INS NYC 2024 Program

Poster

Poster Session 08 Program Schedule

02/16/2024
01:45 pm - 03:00 pm
Room: Shubert Complex (Posters 1-60)

Poster Session 08: Cognition | Cognitive Reserve Variables


Final Abstract #49

The Protective Role of Cognitive Reserve in Neurocognitive functions in Cardiac Surgery patients

Dr. Kalliopi Megari, Lab of Cognitive Neuroscience, School of Psychology, Aristotle University of Thessaloniki, Thessaloniki, Thessaloniki, Greece
Dr. Mary Kosmidis, aLab of Cognitive Neuroscience, School of Psychology, Aristotle University of Thessaloniki, Thessaloniki, Greece

Category: Assessment/Psychometrics/Methods (Adult)
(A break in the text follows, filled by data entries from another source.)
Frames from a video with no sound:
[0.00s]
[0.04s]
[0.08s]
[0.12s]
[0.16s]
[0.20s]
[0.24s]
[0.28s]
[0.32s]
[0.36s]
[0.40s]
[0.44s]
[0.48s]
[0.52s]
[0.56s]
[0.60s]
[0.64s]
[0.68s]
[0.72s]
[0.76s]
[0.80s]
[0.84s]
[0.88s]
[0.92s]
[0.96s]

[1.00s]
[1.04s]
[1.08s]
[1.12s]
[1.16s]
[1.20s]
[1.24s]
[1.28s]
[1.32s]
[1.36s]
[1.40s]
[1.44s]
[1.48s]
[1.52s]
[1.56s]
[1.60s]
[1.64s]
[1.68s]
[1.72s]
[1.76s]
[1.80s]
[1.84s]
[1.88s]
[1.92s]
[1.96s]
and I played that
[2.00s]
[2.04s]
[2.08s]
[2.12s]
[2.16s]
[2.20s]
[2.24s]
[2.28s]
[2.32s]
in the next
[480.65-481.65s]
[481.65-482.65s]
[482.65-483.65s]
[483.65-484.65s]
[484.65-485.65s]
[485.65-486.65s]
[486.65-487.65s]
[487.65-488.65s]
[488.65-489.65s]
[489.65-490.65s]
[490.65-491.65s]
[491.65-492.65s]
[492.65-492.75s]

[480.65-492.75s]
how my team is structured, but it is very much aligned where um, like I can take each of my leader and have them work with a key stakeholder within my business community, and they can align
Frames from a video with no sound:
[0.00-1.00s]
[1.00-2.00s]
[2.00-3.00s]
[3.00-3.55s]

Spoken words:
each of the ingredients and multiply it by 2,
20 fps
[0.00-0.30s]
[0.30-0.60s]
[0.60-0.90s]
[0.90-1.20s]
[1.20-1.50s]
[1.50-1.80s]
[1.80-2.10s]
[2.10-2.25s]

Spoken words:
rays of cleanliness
Keyword 1: cognitive reserve
Keyword 2: cognitive functioning
Keyword 3: neuropsychological assessment

Objective:

Main components of postoperative cognitive dysfunction (POCD), including impaired memory, attention, orientation, judgment, and general social functioning, is frequently present in patients undergoing cardiopulmonary bypass. Although it has been proposed that cognitive reserve (CR) may act as a buffer against the effects of neuropathology, aging, and/or trauma, it has not been sufficiently researched in cardiac surgery patients. In patients undergoing cardiac surgery with cardiopulmonary bypass, we searched at how CR affected POCD.

 

 

 

Participants and Methods:

101 patients underwent neuropsychological evaluations before and four months after extracorporeal circulation-assisted cardiopulmonary bypass surgery. Measures of attention, learning, short- and long-term memory, visuospatial perception, anxiety, and depression were all included in the assessment.

Results:

We defined cognitive dysfunction as a 20% postoperative decline in performance on 20% of neuropsychological tests compared to preoperative performance. Age, educational attainment, occupation, the functional index, and measures of vocabulary were used to estimate CR. Based on the median split, each patient was assigned to either the high (n=50) or low CR (n=51) group. Chi-square tests revealed that, when compared to patients with high CR, patients with low CR were more likely to exhibit cognitive dysfunction in attention, memory, visuospatial perception, and executive functions (p.001).

Conclusions:

It is crucial to identify those who will require the most cognitive rehabilitation considering the occurrence and intensity and of POCD following cardiac surgery and its effects on patients' performance and quality of life. Our results imply that CR can forecast neuropsychological results. This knowledge could be used to improve the overall functional outcome of patients following surgery by helping to design intervention programs.